▸ Source information
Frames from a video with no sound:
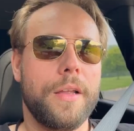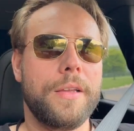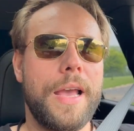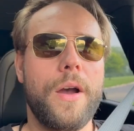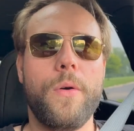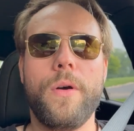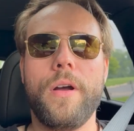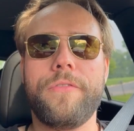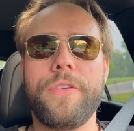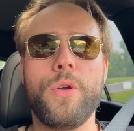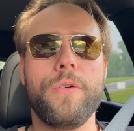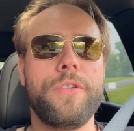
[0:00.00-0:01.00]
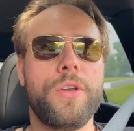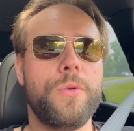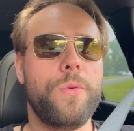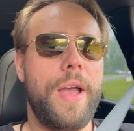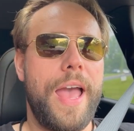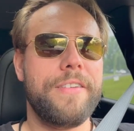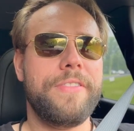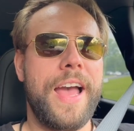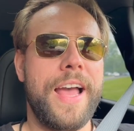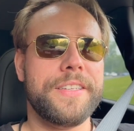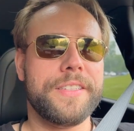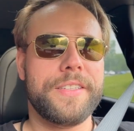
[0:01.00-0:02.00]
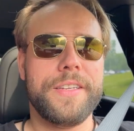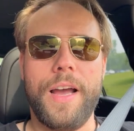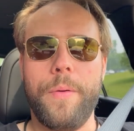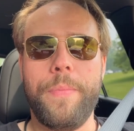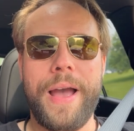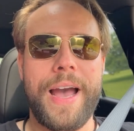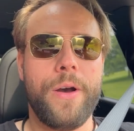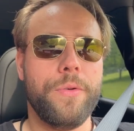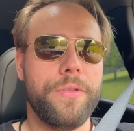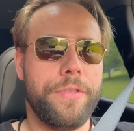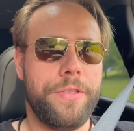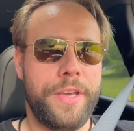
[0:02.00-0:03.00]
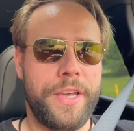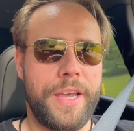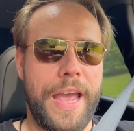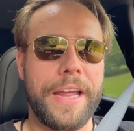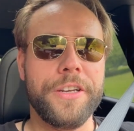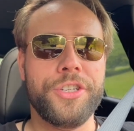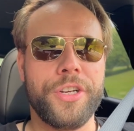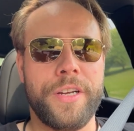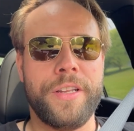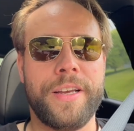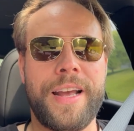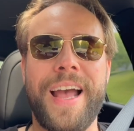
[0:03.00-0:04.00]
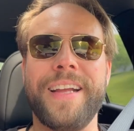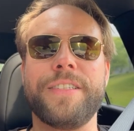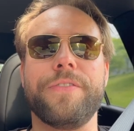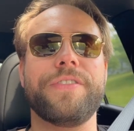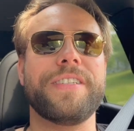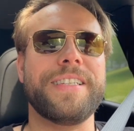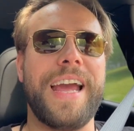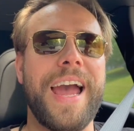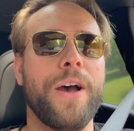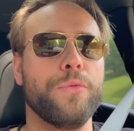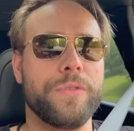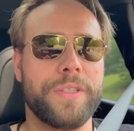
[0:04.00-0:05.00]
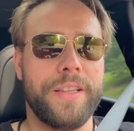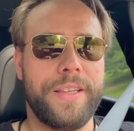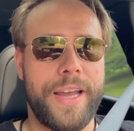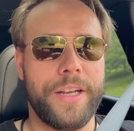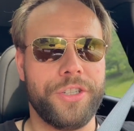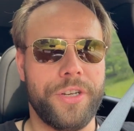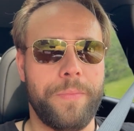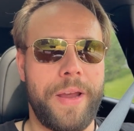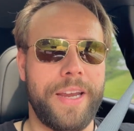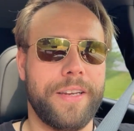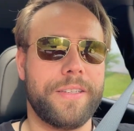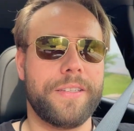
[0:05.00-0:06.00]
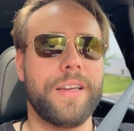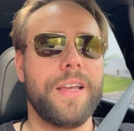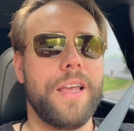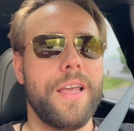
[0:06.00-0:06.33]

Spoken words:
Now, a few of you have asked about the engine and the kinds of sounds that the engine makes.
--
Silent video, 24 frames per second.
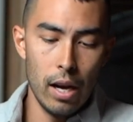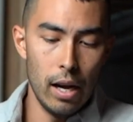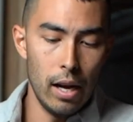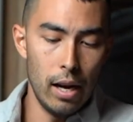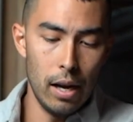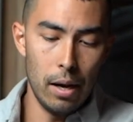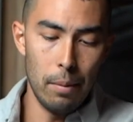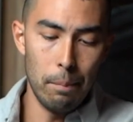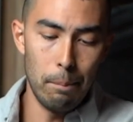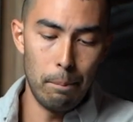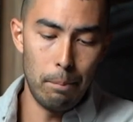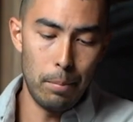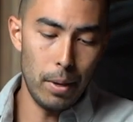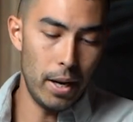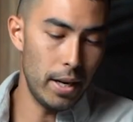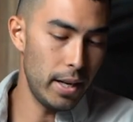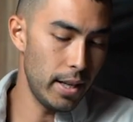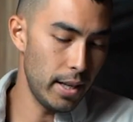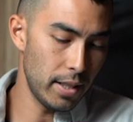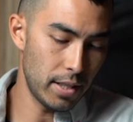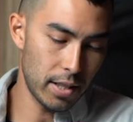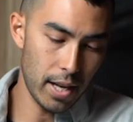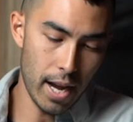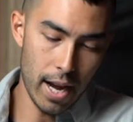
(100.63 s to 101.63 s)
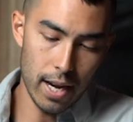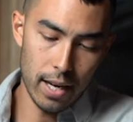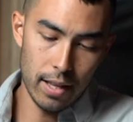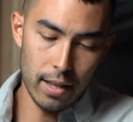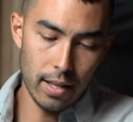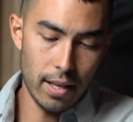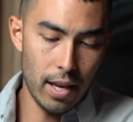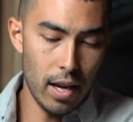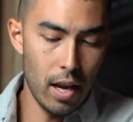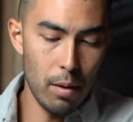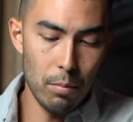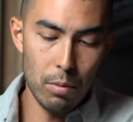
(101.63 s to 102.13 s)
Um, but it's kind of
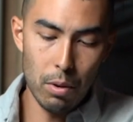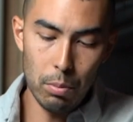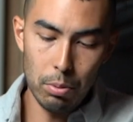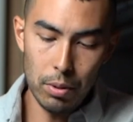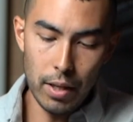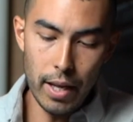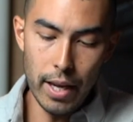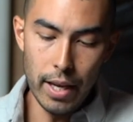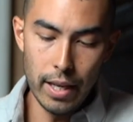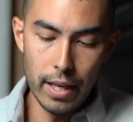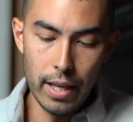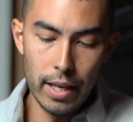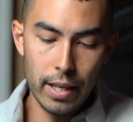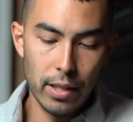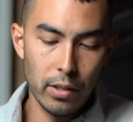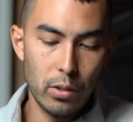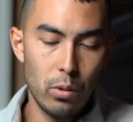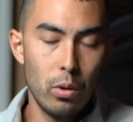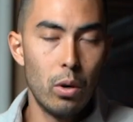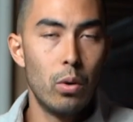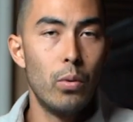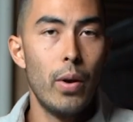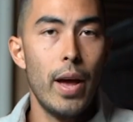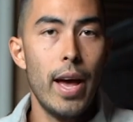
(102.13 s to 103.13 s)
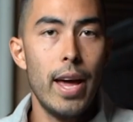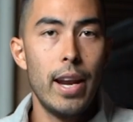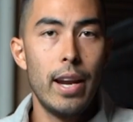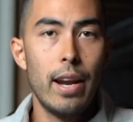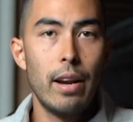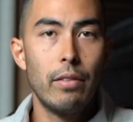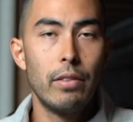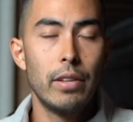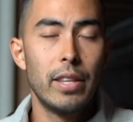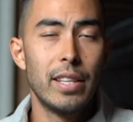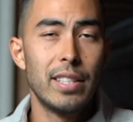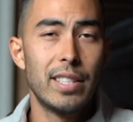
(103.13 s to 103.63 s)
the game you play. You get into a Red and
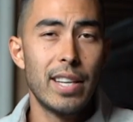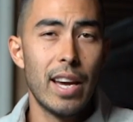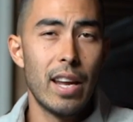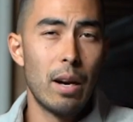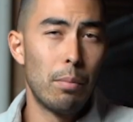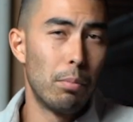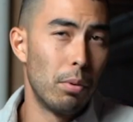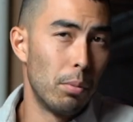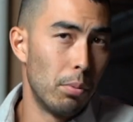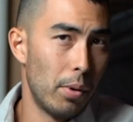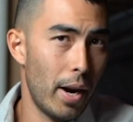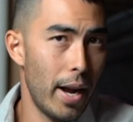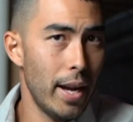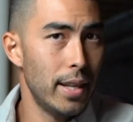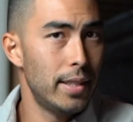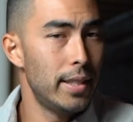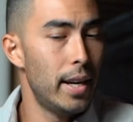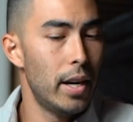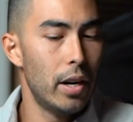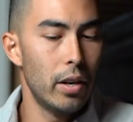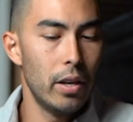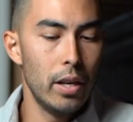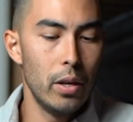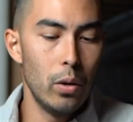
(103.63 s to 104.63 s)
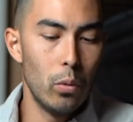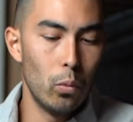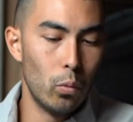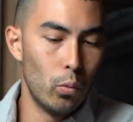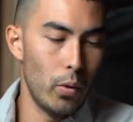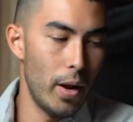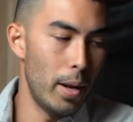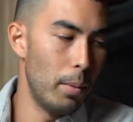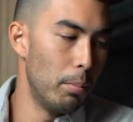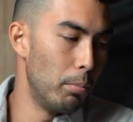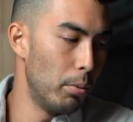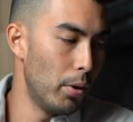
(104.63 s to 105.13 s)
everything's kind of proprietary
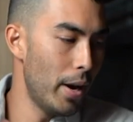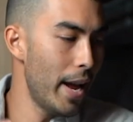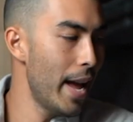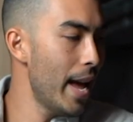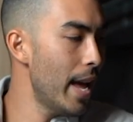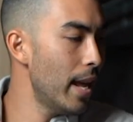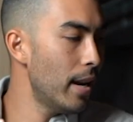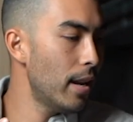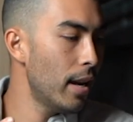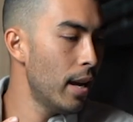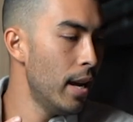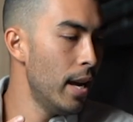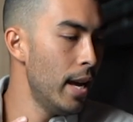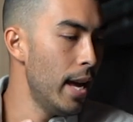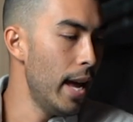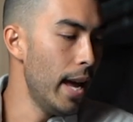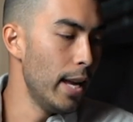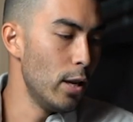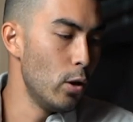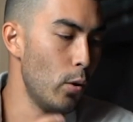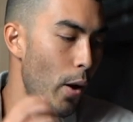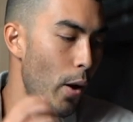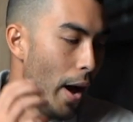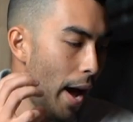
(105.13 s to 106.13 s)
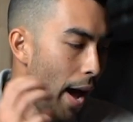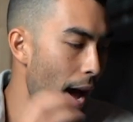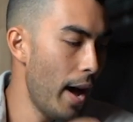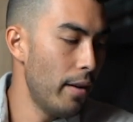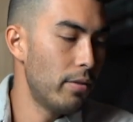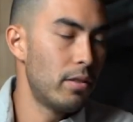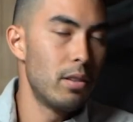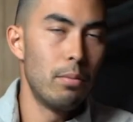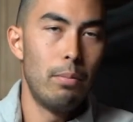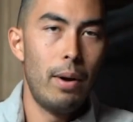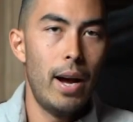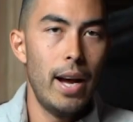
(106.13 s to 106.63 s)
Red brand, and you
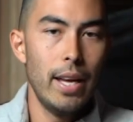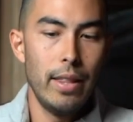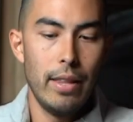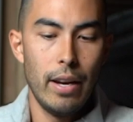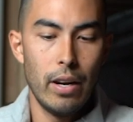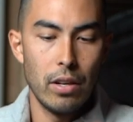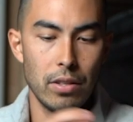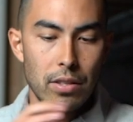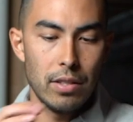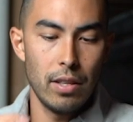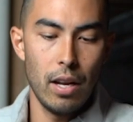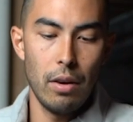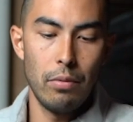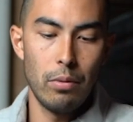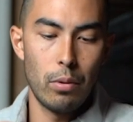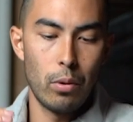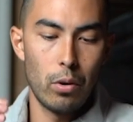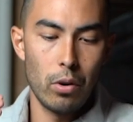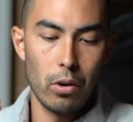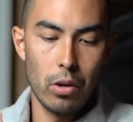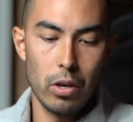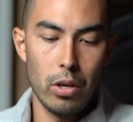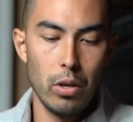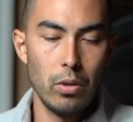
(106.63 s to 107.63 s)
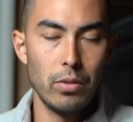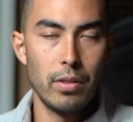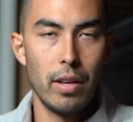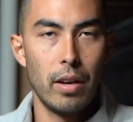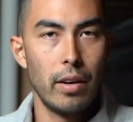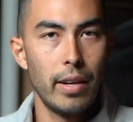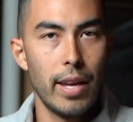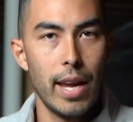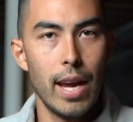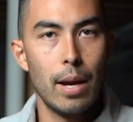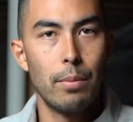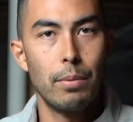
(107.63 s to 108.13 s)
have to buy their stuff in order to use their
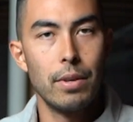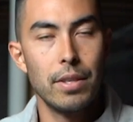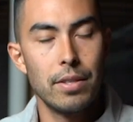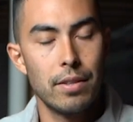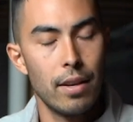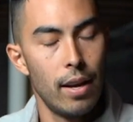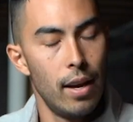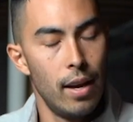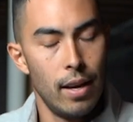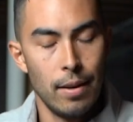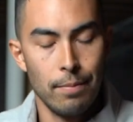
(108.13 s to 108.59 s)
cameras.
---
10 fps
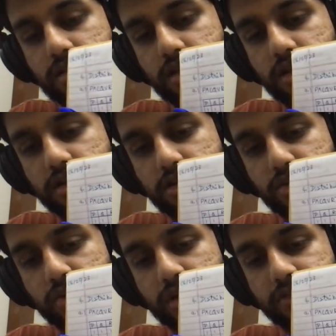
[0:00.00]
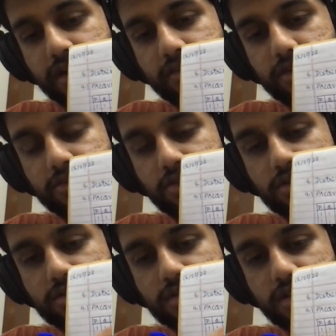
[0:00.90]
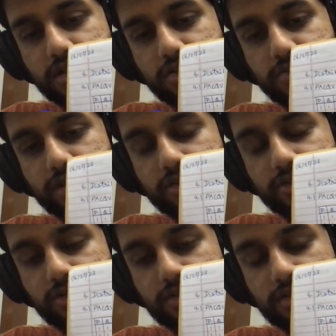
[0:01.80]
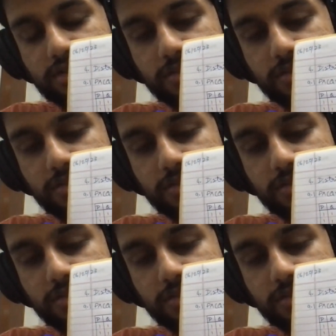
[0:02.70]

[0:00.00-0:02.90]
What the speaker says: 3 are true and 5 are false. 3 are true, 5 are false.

▸ Your assignment
Extract, from the listing above, every line where the string "video" occurs.

▸ Solution for this exercise
Frames from a video with no sound:
Silent video, 24 frames per second.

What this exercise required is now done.